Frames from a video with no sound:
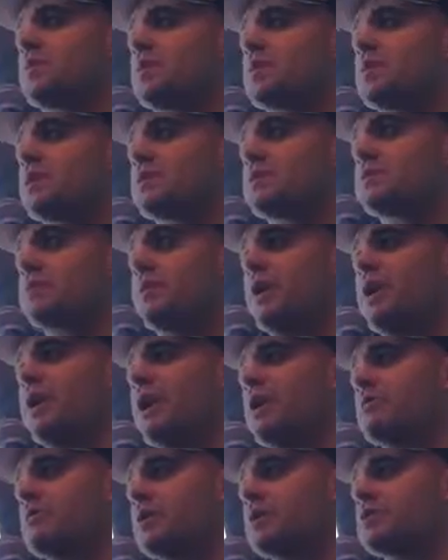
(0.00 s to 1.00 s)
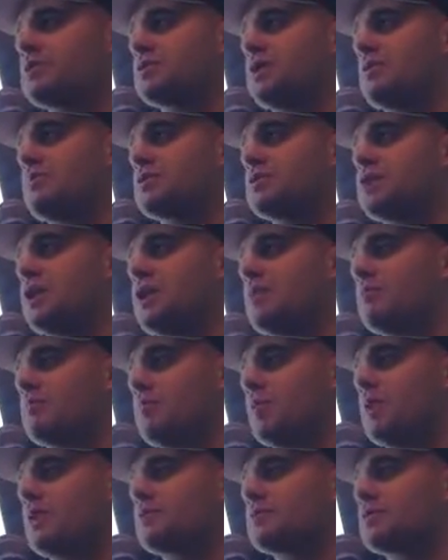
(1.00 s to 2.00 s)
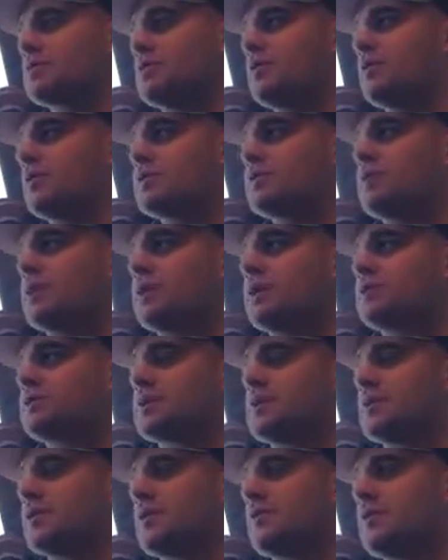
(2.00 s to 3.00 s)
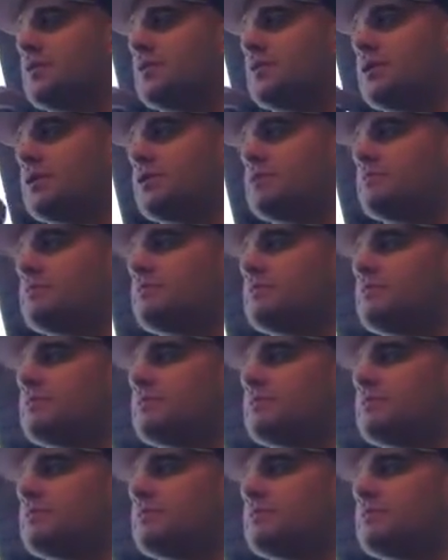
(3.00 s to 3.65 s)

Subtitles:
wondering, is Boeheim going to jump ship? But two of his players ended up doing it.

┄┄┄┄┄┄┄┄┄┄┄┄┄┄┄┄┄┄┄┄

Each line of the data above should be reproduced without alteration, and no picture should appear in the copy.

Frames from a video with no sound:
(0.00 s to 1.00 s)
(1.00 s to 2.00 s)
(2.00 s to 3.00 s)
(3.00 s to 3.65 s)

Subtitles:
wondering, is Boeheim going to jump ship? But two of his players ended up doing it.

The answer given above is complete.